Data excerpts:
*** Begin section ***

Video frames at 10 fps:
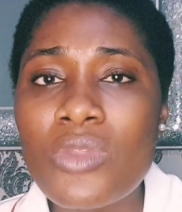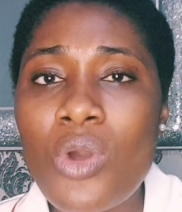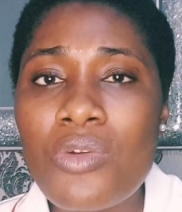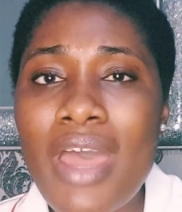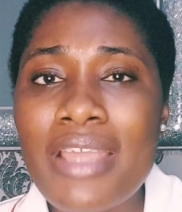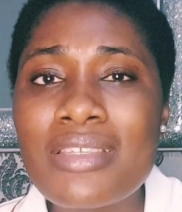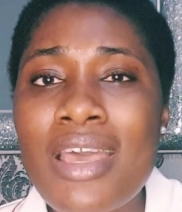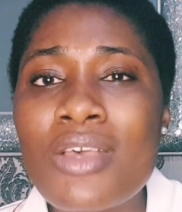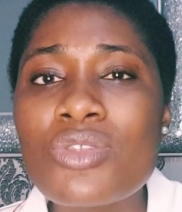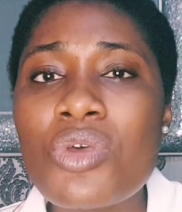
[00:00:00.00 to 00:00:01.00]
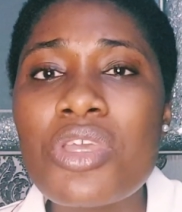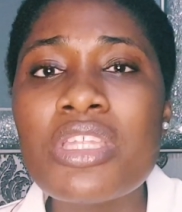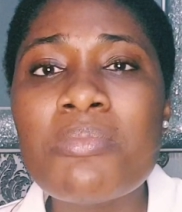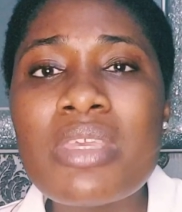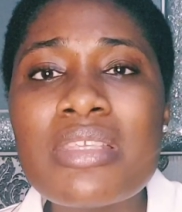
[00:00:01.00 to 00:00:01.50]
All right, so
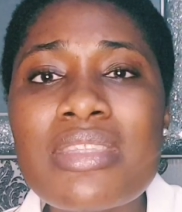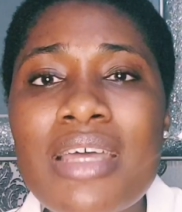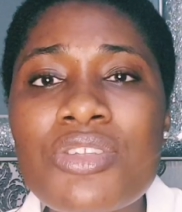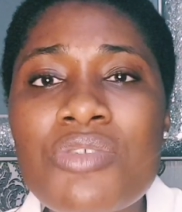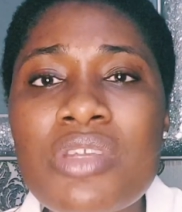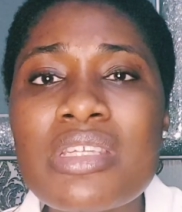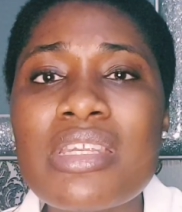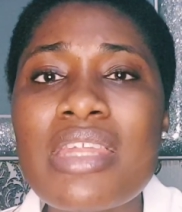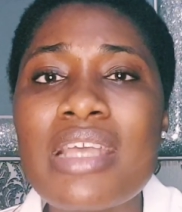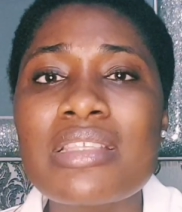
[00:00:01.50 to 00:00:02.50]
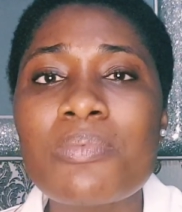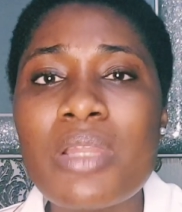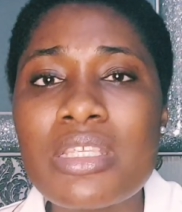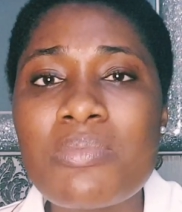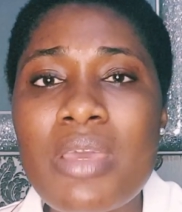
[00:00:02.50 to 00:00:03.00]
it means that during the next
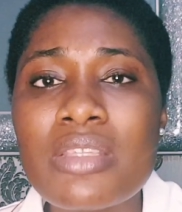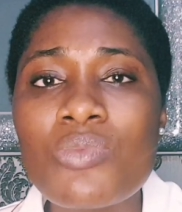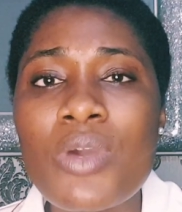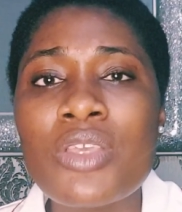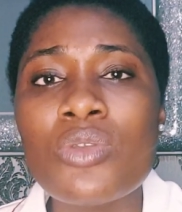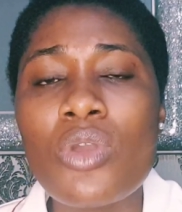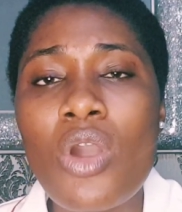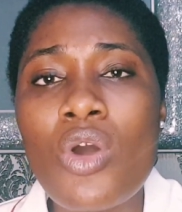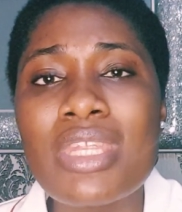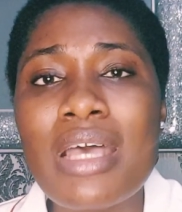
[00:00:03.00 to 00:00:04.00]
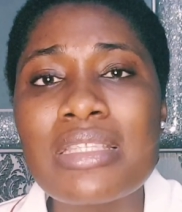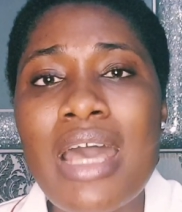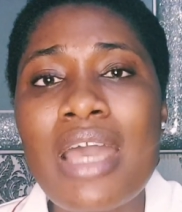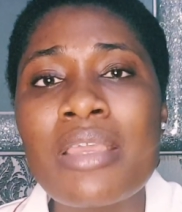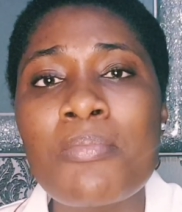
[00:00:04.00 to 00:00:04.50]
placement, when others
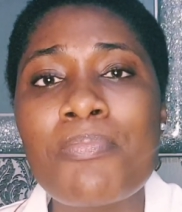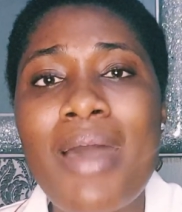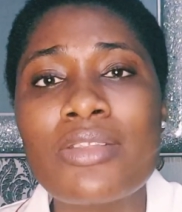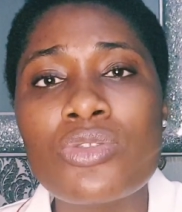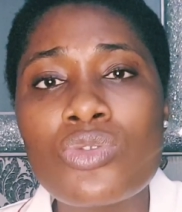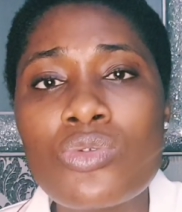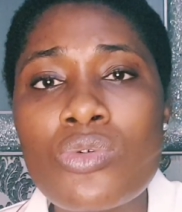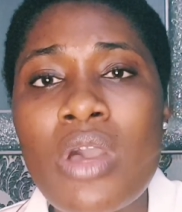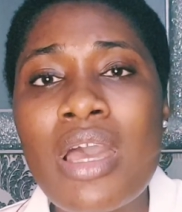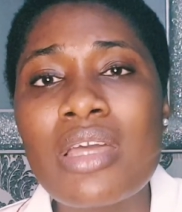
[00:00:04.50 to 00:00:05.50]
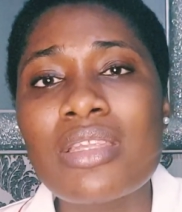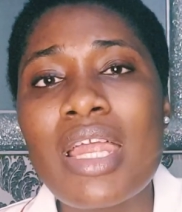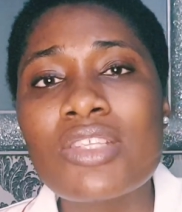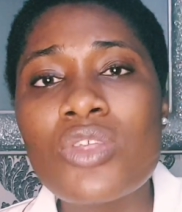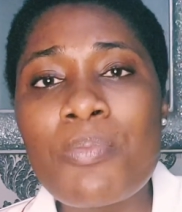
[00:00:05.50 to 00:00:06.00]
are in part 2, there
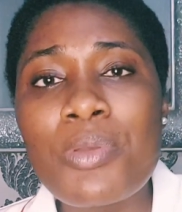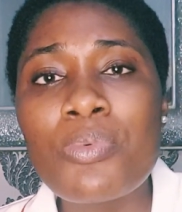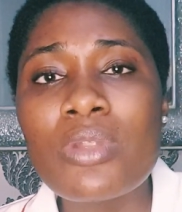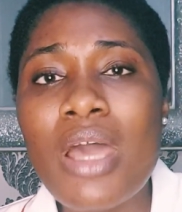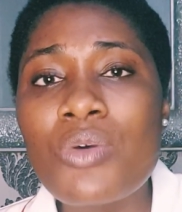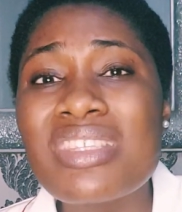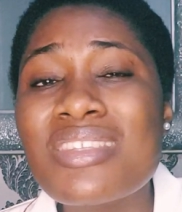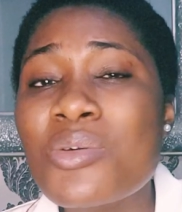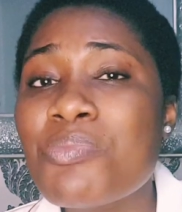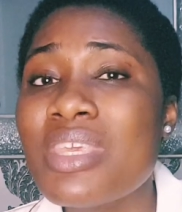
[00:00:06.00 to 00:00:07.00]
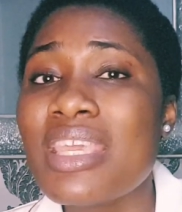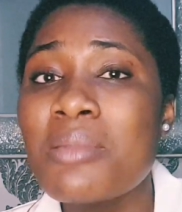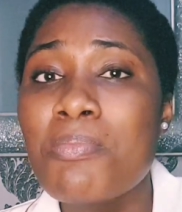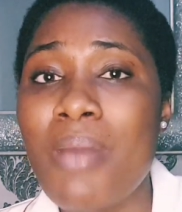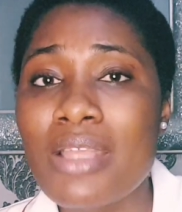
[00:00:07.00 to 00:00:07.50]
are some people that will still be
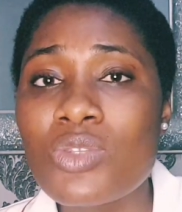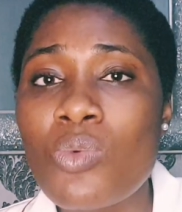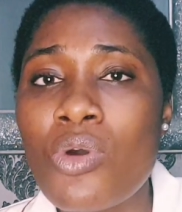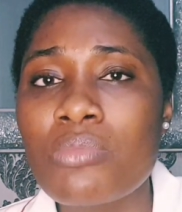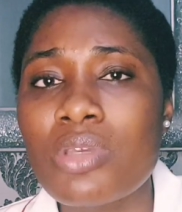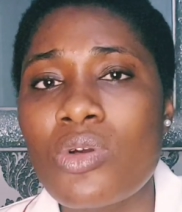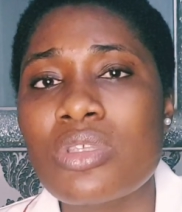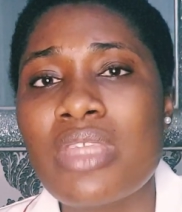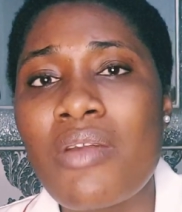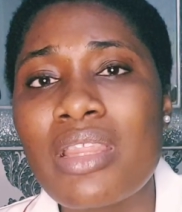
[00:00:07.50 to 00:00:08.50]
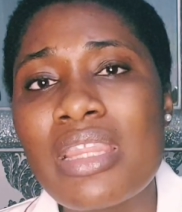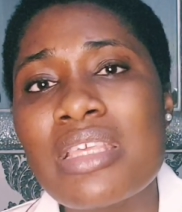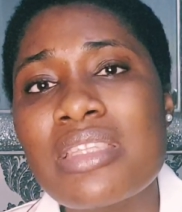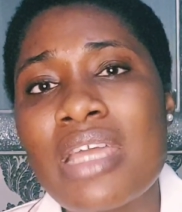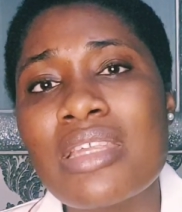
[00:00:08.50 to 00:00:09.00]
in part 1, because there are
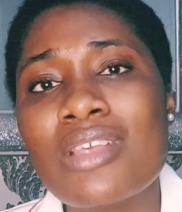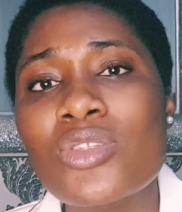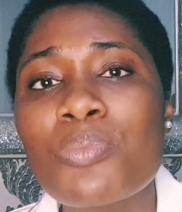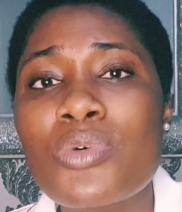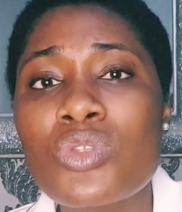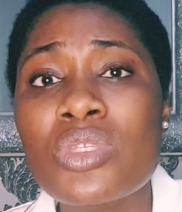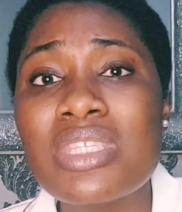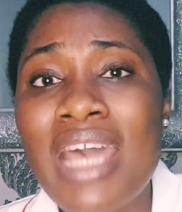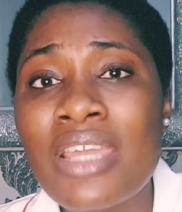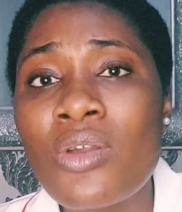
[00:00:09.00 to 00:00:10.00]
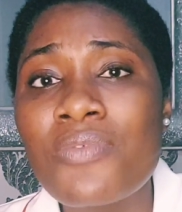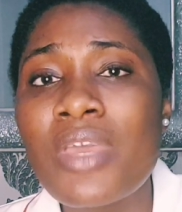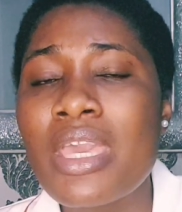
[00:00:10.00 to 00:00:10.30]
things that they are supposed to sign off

*** End section ***
*** Begin section ***

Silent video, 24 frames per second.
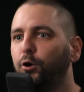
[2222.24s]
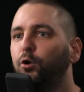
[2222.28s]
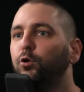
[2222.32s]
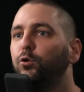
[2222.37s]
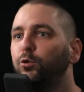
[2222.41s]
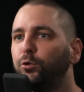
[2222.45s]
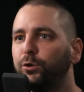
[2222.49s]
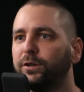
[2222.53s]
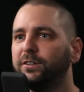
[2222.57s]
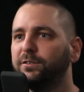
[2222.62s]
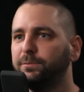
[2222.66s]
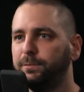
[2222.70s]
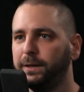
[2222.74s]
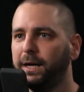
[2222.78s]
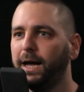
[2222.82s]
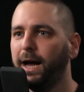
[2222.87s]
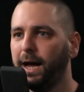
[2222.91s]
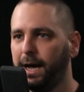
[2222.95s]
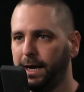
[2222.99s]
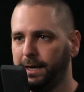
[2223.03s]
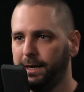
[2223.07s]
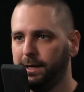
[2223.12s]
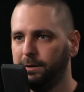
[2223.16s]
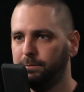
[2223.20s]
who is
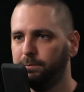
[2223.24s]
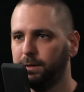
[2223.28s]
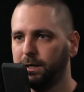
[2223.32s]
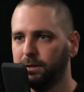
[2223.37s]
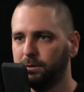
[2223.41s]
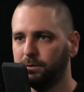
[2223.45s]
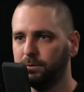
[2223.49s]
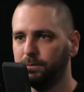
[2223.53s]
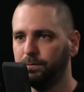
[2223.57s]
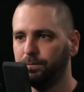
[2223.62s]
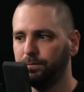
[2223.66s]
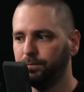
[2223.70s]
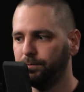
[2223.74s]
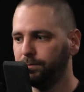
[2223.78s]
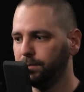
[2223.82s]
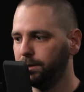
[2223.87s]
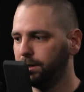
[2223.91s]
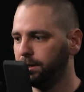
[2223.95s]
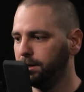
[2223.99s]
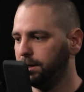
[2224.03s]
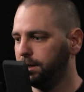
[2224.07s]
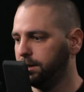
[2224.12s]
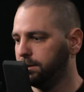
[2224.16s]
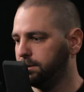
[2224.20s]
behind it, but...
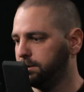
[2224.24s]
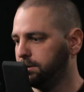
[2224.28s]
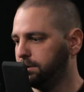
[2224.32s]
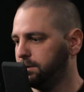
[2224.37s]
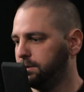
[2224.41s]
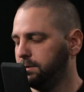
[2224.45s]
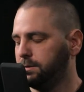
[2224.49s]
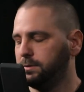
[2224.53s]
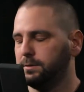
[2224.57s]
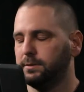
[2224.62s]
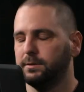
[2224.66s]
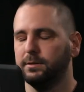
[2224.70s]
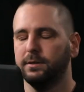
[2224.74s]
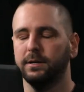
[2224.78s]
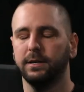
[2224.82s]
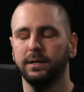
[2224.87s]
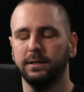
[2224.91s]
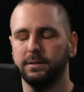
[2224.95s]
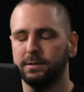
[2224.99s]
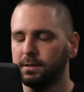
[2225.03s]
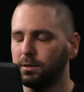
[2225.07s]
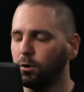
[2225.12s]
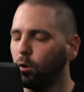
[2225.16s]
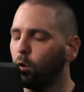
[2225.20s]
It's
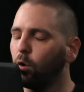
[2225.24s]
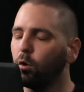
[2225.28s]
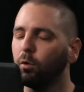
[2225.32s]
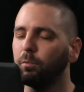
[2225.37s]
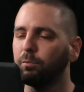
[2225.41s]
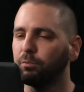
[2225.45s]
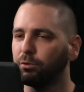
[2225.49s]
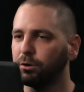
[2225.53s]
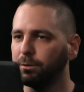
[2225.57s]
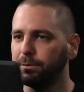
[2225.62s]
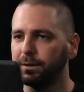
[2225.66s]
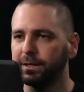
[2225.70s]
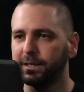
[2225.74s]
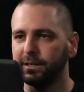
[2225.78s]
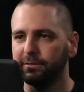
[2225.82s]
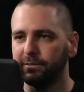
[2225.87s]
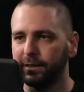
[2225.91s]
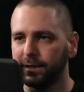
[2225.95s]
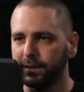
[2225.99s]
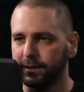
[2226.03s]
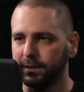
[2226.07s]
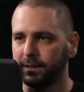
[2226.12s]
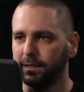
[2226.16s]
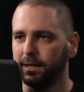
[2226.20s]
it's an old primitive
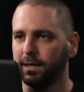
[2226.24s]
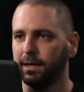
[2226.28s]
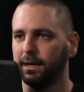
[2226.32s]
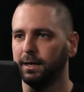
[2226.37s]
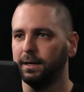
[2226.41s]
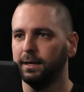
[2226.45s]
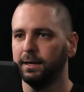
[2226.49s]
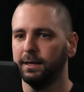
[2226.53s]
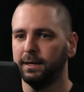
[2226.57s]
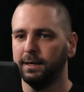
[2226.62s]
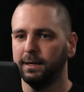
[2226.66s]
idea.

*** End section ***
*** Begin section ***

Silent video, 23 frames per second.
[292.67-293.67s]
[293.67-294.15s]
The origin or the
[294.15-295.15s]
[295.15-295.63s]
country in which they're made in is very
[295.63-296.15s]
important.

*** End section ***

WHAT TO PRODUCE: Look through the entries above and report the number of lines that contain "frames". Write only the number.

SOLUTION: 3